━━━━━ DATASET CONTENT
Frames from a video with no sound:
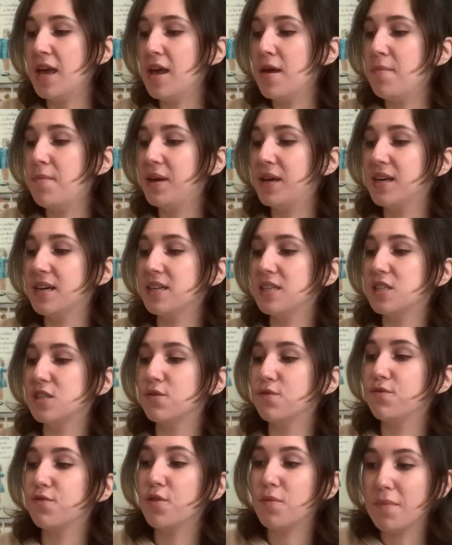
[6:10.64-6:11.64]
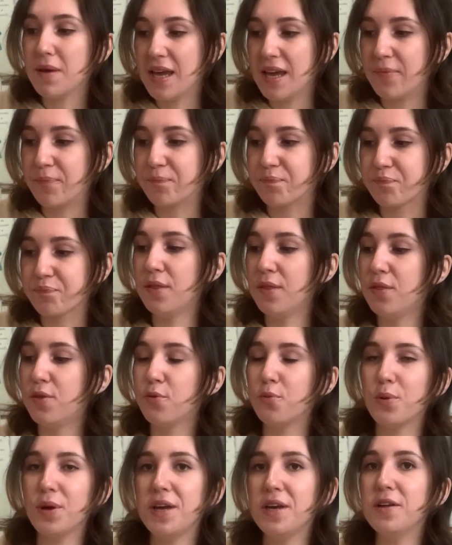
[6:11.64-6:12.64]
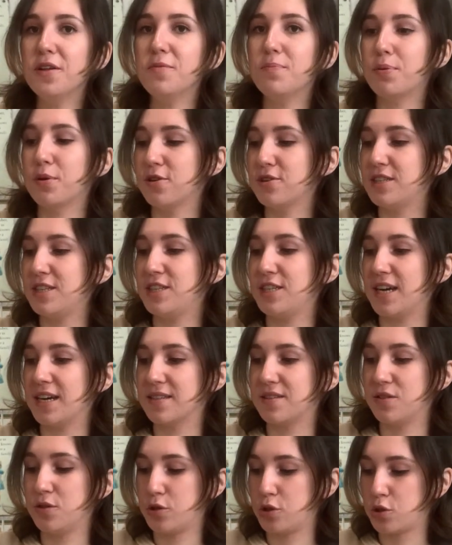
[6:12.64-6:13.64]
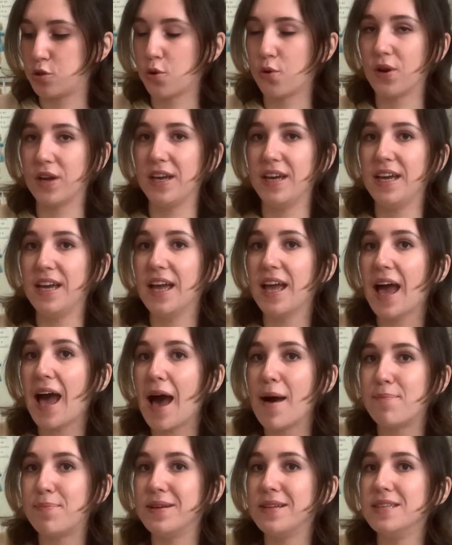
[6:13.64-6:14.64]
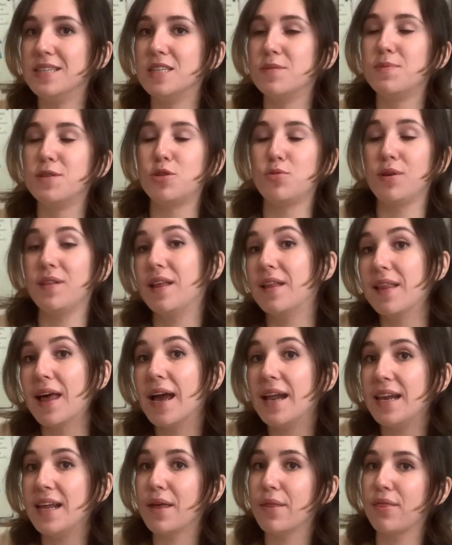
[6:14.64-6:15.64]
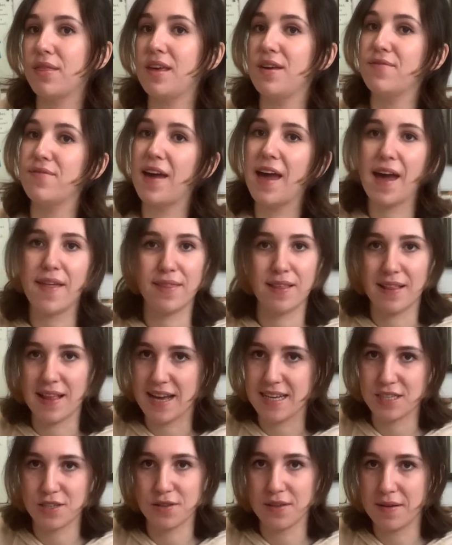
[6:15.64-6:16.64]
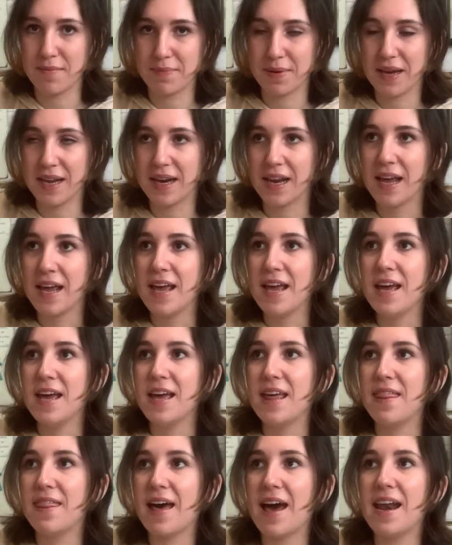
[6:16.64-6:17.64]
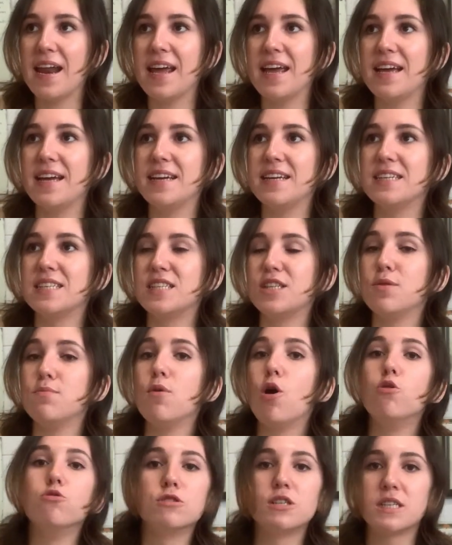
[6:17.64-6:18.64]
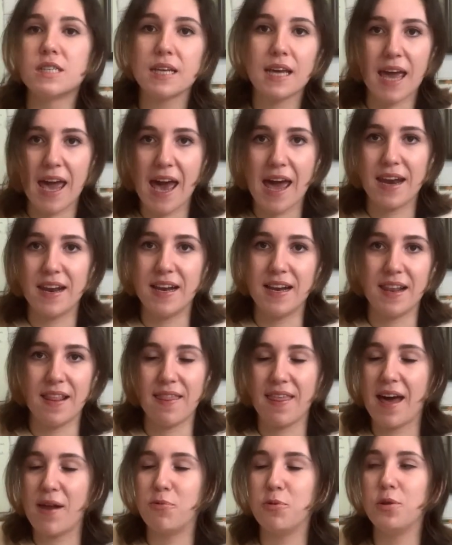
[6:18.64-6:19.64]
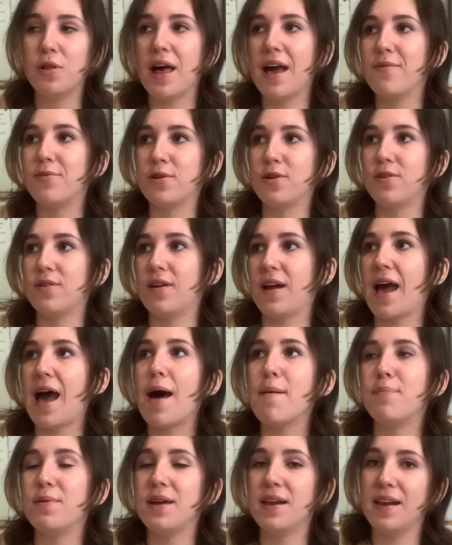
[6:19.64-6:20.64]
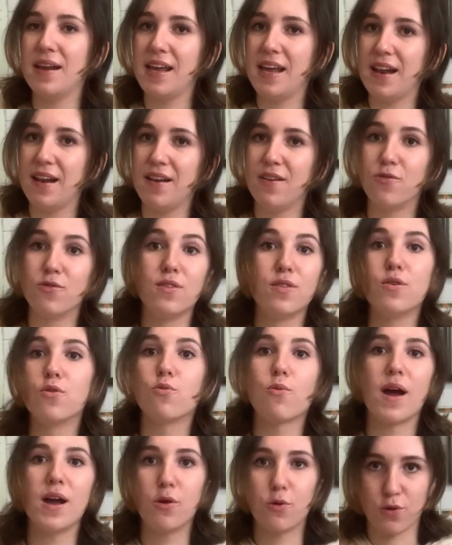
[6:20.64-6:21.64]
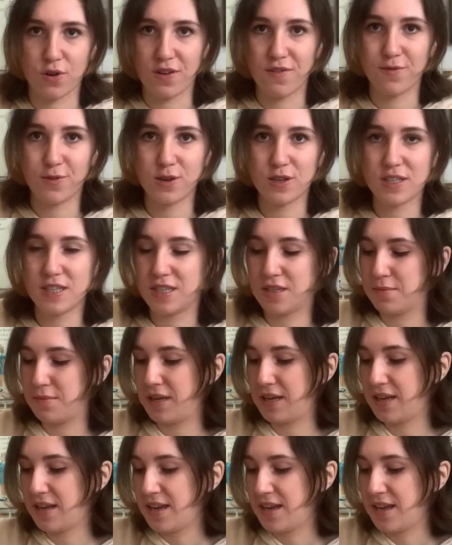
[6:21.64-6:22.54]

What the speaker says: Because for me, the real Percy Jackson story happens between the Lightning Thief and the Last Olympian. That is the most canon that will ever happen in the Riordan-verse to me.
━━━━━━━━━━
━━━━━ DATASET CONTENT
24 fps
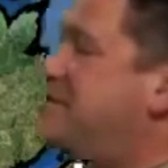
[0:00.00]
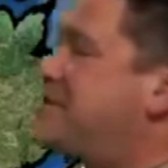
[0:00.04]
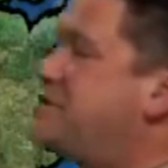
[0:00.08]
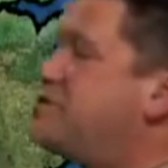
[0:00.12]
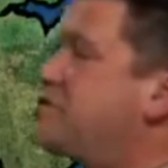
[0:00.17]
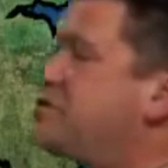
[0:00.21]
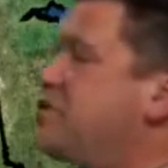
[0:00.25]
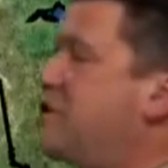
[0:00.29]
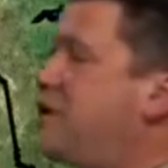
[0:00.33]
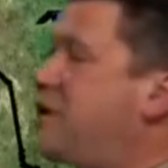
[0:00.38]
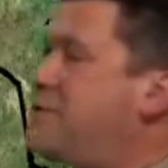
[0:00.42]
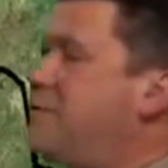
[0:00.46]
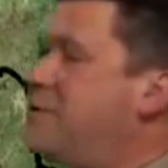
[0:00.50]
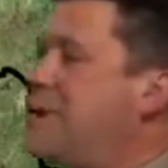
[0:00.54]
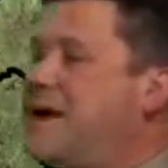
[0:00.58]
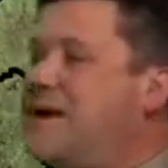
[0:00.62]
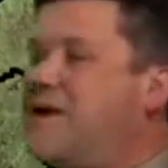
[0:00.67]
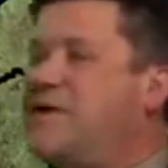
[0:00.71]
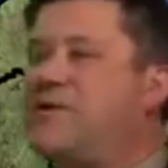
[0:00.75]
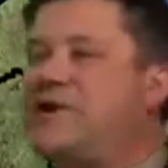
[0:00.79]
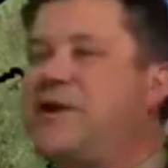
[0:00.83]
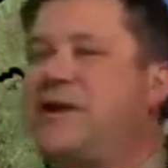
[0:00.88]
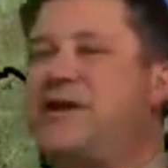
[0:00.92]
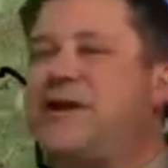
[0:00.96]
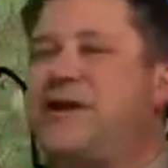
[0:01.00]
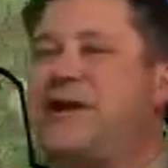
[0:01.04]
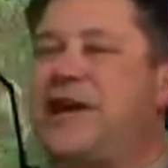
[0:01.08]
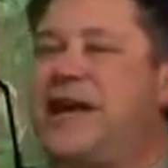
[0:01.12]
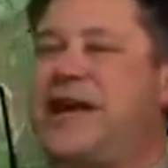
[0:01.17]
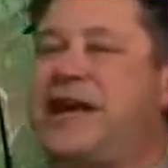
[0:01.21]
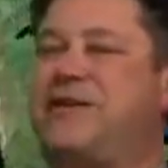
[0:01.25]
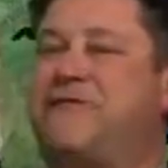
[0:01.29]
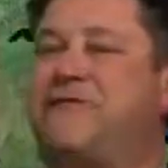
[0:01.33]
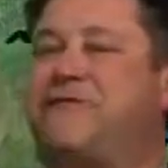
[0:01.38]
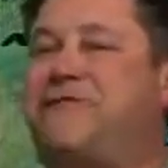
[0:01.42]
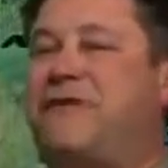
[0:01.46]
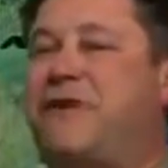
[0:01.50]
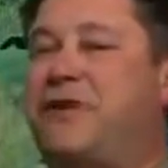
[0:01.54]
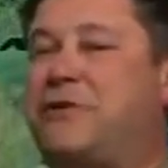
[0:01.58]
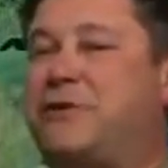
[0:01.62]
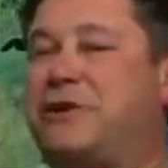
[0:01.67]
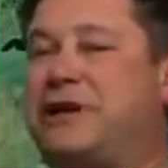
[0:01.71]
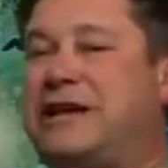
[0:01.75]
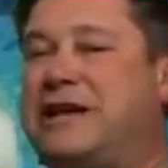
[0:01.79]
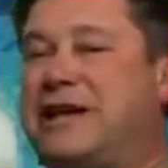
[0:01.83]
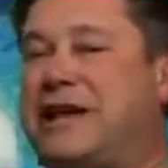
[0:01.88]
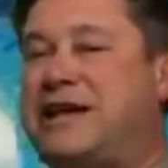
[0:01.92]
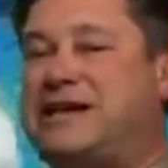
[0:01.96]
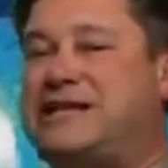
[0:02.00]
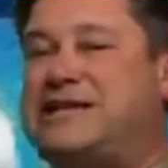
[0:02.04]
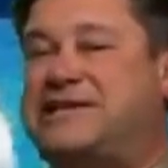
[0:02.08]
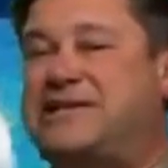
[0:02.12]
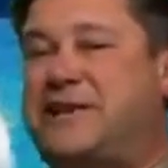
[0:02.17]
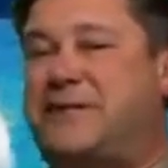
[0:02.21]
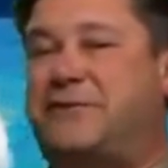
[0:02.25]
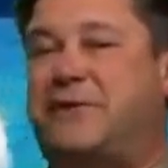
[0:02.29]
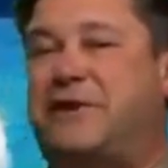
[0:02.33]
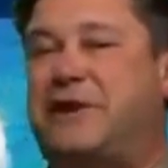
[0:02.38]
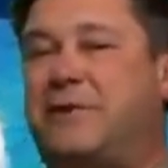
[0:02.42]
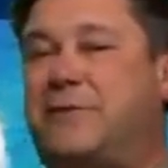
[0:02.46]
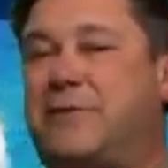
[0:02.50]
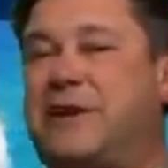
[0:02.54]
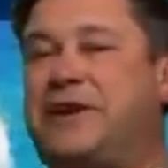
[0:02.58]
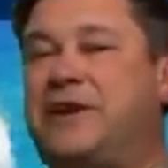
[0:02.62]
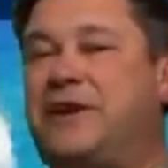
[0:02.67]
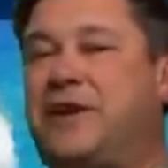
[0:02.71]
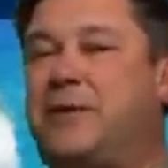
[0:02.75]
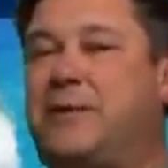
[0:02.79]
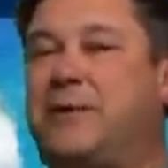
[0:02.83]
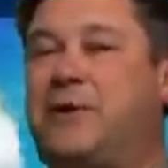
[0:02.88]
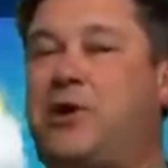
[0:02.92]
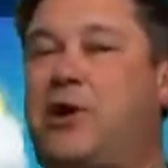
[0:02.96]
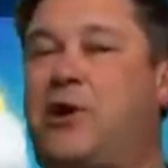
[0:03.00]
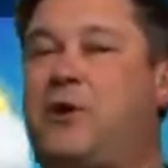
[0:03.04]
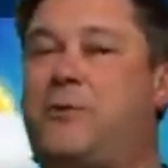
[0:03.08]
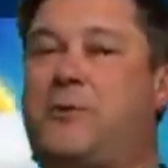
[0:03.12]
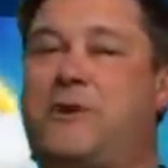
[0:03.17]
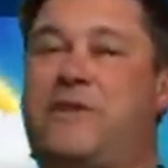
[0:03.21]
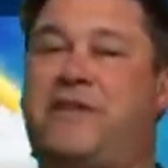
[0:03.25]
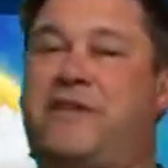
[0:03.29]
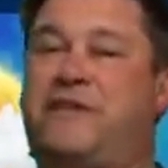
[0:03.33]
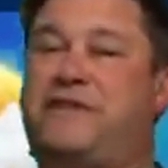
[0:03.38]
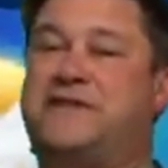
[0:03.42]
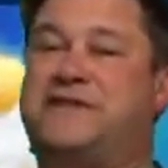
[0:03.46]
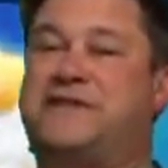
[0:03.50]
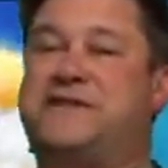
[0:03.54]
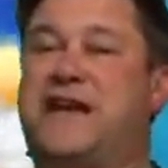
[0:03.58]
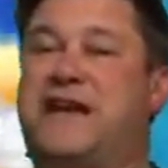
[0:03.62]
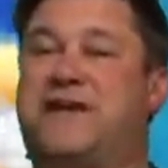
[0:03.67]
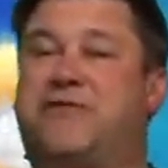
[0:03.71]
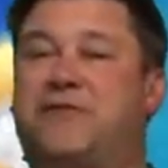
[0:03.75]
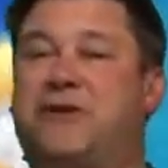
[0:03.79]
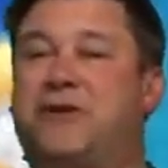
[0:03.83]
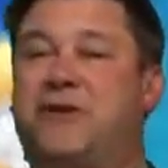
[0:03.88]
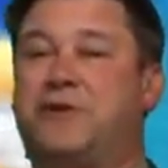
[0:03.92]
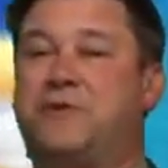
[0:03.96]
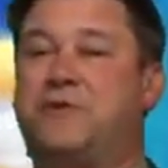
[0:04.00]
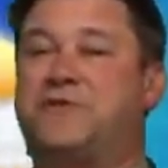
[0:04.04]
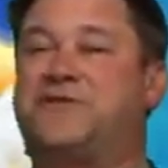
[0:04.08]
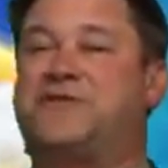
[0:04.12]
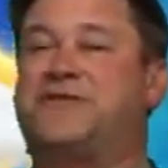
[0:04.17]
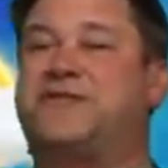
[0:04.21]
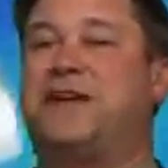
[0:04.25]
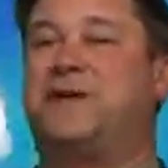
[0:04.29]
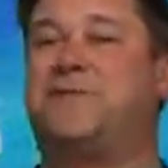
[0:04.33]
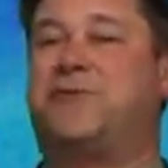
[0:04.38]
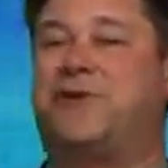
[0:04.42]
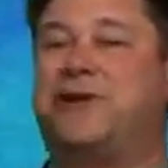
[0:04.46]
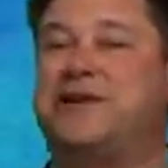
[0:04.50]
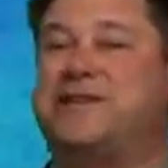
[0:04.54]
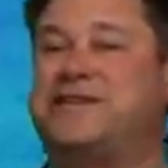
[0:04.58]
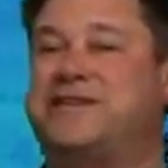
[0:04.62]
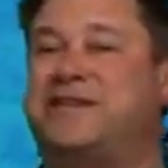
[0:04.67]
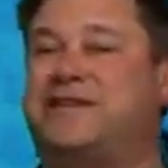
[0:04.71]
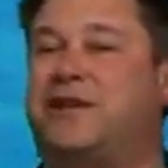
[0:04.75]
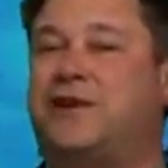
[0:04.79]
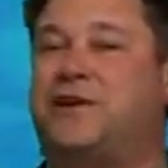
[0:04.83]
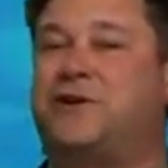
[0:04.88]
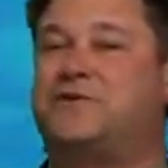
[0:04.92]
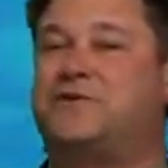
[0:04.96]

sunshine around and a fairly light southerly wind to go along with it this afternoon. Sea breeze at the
━━━━━━━━━━
━━━━━ DATASET CONTENT
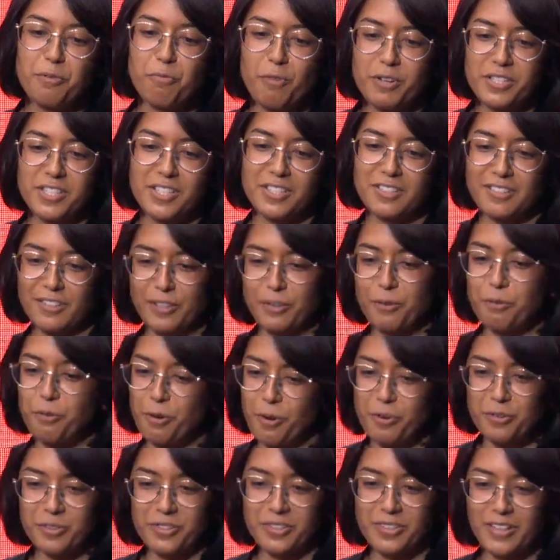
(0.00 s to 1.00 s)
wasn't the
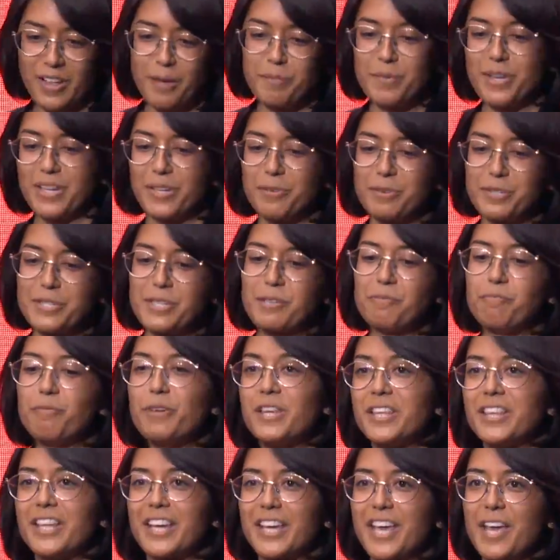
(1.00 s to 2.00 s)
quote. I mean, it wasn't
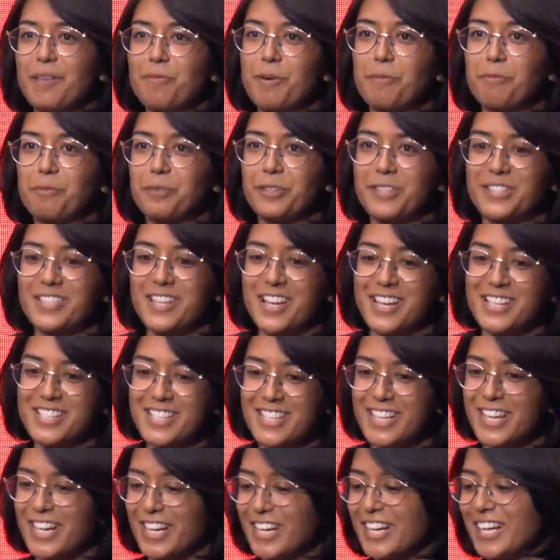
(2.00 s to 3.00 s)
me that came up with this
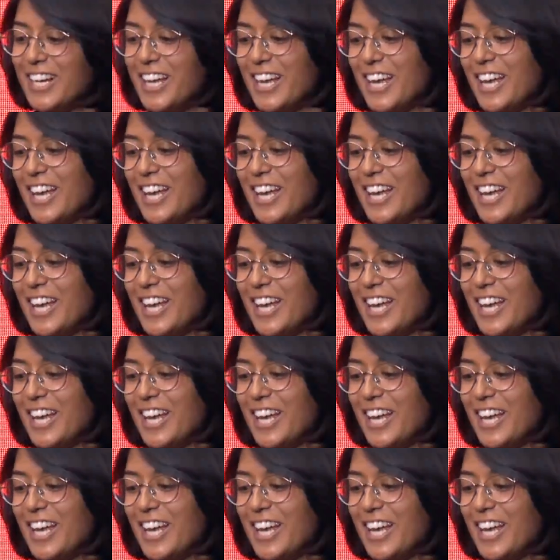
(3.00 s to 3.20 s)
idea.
━━━━━━━━━━
AIM OF THE EXERCISE: Output exactly the lines above, from the line with "Frames from a" to the line with "What the speaker", both included; skip the pictures.

TASK RESULT:
Frames from a video with no sound:
[6:10.64-6:11.64]
[6:11.64-6:12.64]
[6:12.64-6:13.64]
[6:13.64-6:14.64]
[6:14.64-6:15.64]
[6:15.64-6:16.64]
[6:16.64-6:17.64]
[6:17.64-6:18.64]
[6:18.64-6:19.64]
[6:19.64-6:20.64]
[6:20.64-6:21.64]
[6:21.64-6:22.54]

What the speaker says: Because for me, the real Percy Jackson story happens between the Lightning Thief and the Last Olympian. That is the most canon that will ever happen in the Riordan-verse to me.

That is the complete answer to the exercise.